As facts of the case emerged, Sahouri’s arrest prompted calls in and outside of court for the Polk County Attorney’s Office to drop the charges. Groups petitioning the county attorney include the Iowa Freedom of Information Council, Amnesty International and Sahouri’s alma mater, Columbia University.
On the evening of the protest at Merle Hay Mall in Des Moines, Sahouri used Twitter to document the growing number of demonstrators, their encounters with police and vandalism to the mall. Her then-boyfriend, Spenser Robnett, was at the protest with her for safety reasons.

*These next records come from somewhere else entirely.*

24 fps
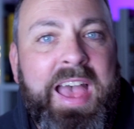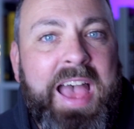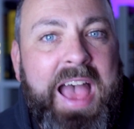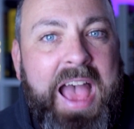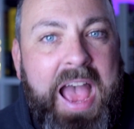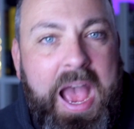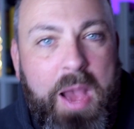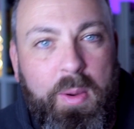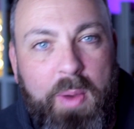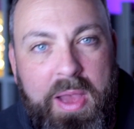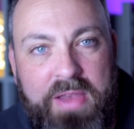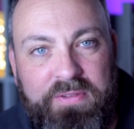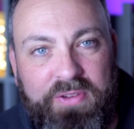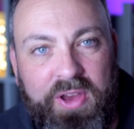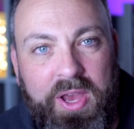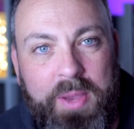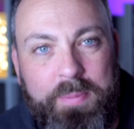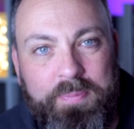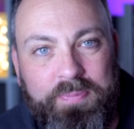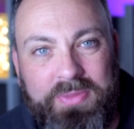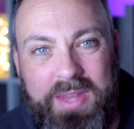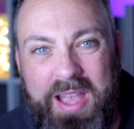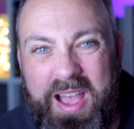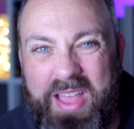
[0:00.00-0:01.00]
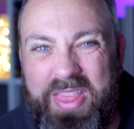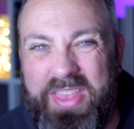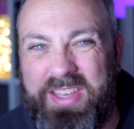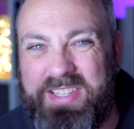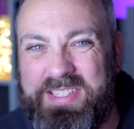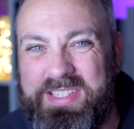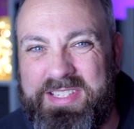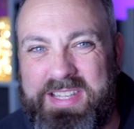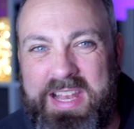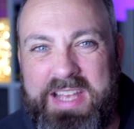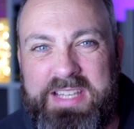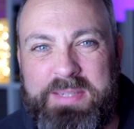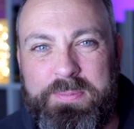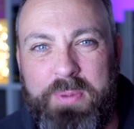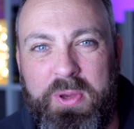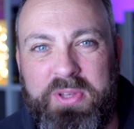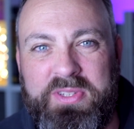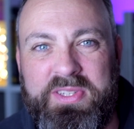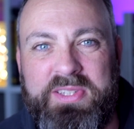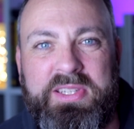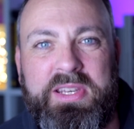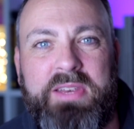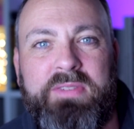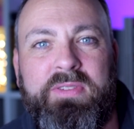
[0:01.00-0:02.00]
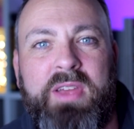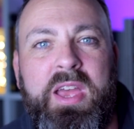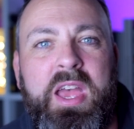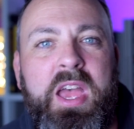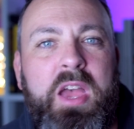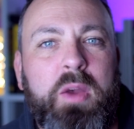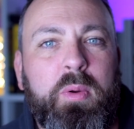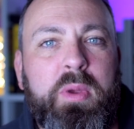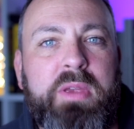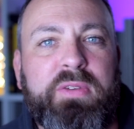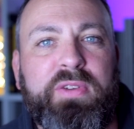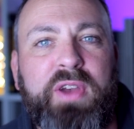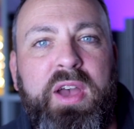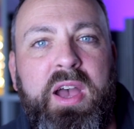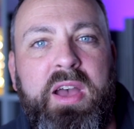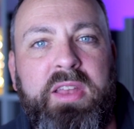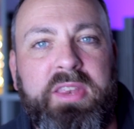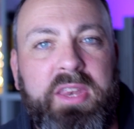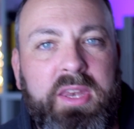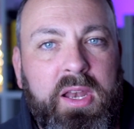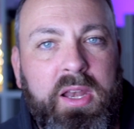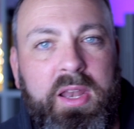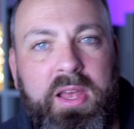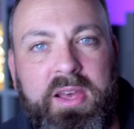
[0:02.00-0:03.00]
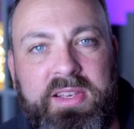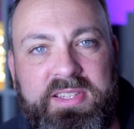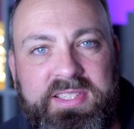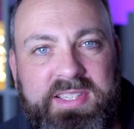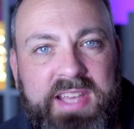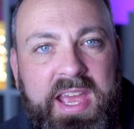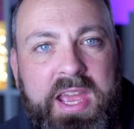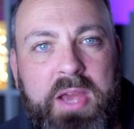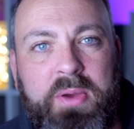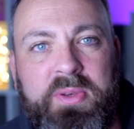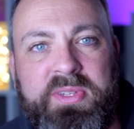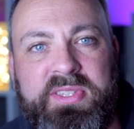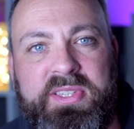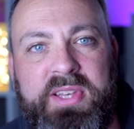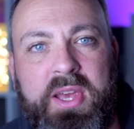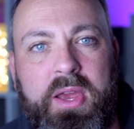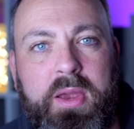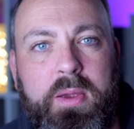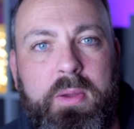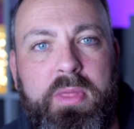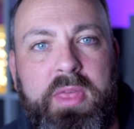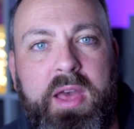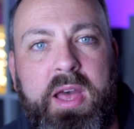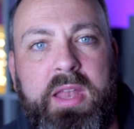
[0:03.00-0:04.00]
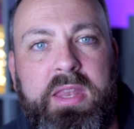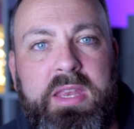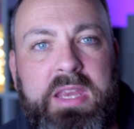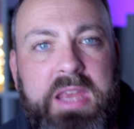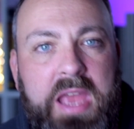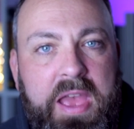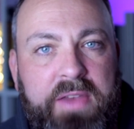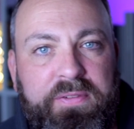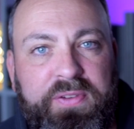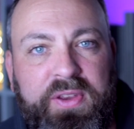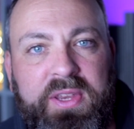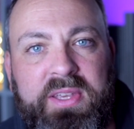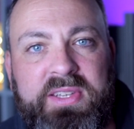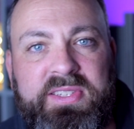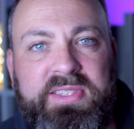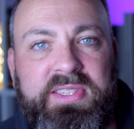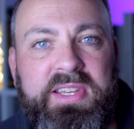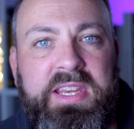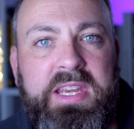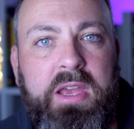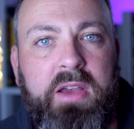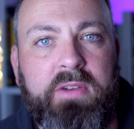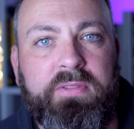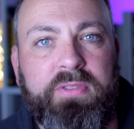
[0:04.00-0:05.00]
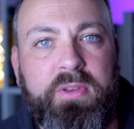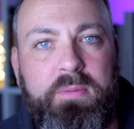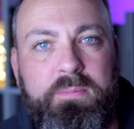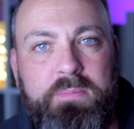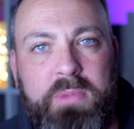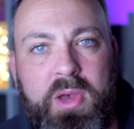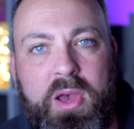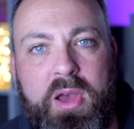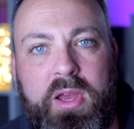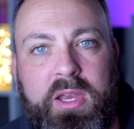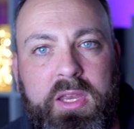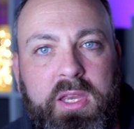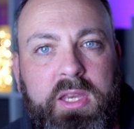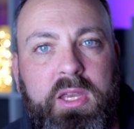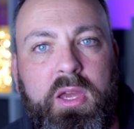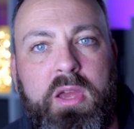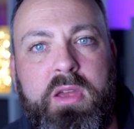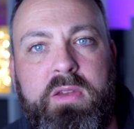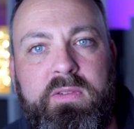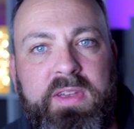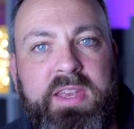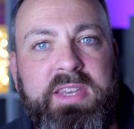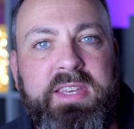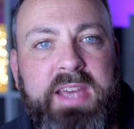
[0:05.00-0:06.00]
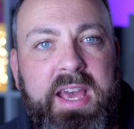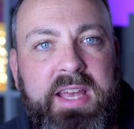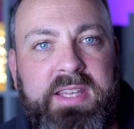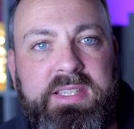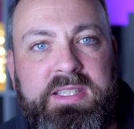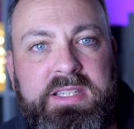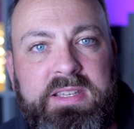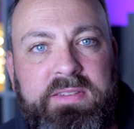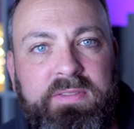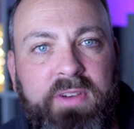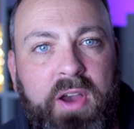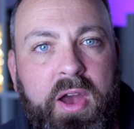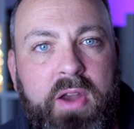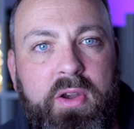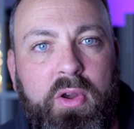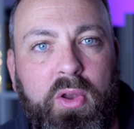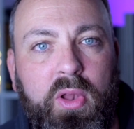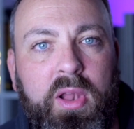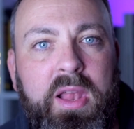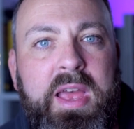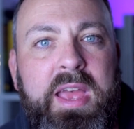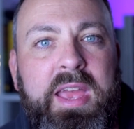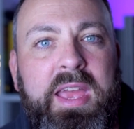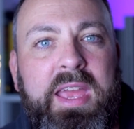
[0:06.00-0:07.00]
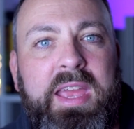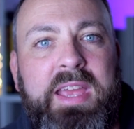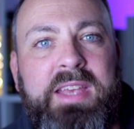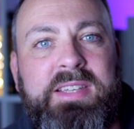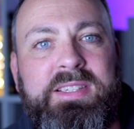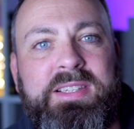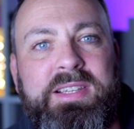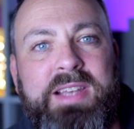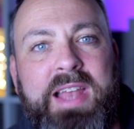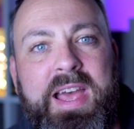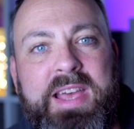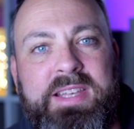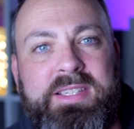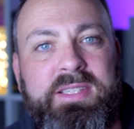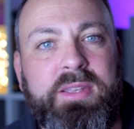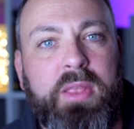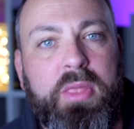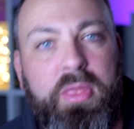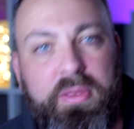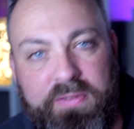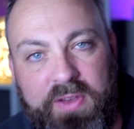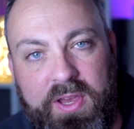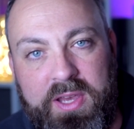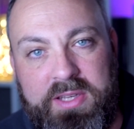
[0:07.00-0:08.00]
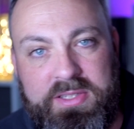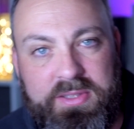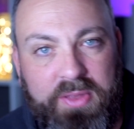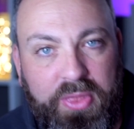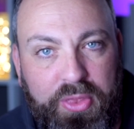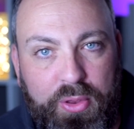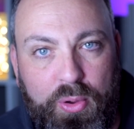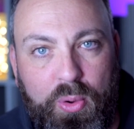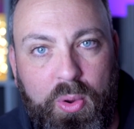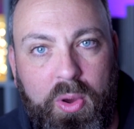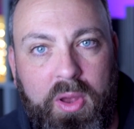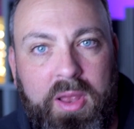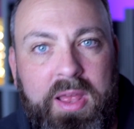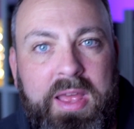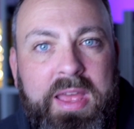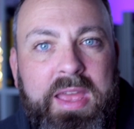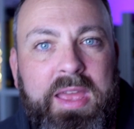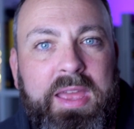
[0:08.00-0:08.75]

However, and this is less positive, we've heard in the last day or so that the efficacy of the Merck COVID antiviral is less than first thought.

The Des Moines Register reported that just before 8 p.m. police used tear gas and told the crowd to move away from the mall. Sahouri’s photo on Twitter showing clouds of tear gas in the mall’s parking lot was her last update before she was arrested.
In a video she recorded following her arrest, the reporter said after the tear gas was dispersed she and Robnett moved with protesters across the street where Des Moines police pepper sprayed and arrested her. Sahouri said she and Robnett told police she was a member of the press multiple times prior to the arrest.
Des Moines Register Executive Editor Carol Hunter, said top editors and attorneys quickly contacted Des Moines police and the county prosecutor’s office to “make very clear she was a Register reporter and she was on assignment that evening.” Despite this, Sahouri was detained at Polk County Jail for about three hours and the misdemeanor charges were filed.
Randy Evans, executive director of the Iowa Freedom of Information Council, said he thinks confirmation that Sahouri was at the protest in an official capacity should have resulted in her release.
“I can understand being detained until they learn enough to make that determination,” Evans said. “But once they know that, then I don’t understand how there’s a legal basis for continuing the prosecution of these total charges against her.”
Prosecutors including Polk County Attorney John Sarcone have made few public comments about reasons for pursuing this case.
“We strongly disagree with how this matter has been characterized and will do our talking in the courtroom, which is the proper place to deal with this case,” Sarcone said Aug. 20 in a written statement to the Des Moines Register.
Coverage of Sahouri’s case from KCCI reported that the prosecution will argue the reporter did not wear press credentials and “appeared to be an active participant in an unlawful assembly.”
“When you’re a reporter at the scene, you’re mixed in with other people because you’re very close to be able to conduct interviews and see up close what’s happening,” Hunter, who is also a member of the Des Moines Register editorial board, said. “We do not believe there is any evidence that she willfully violated the dispersal order.”
Evans said the argument about a lack of press credentials at the trial would wade into a constitutional issue.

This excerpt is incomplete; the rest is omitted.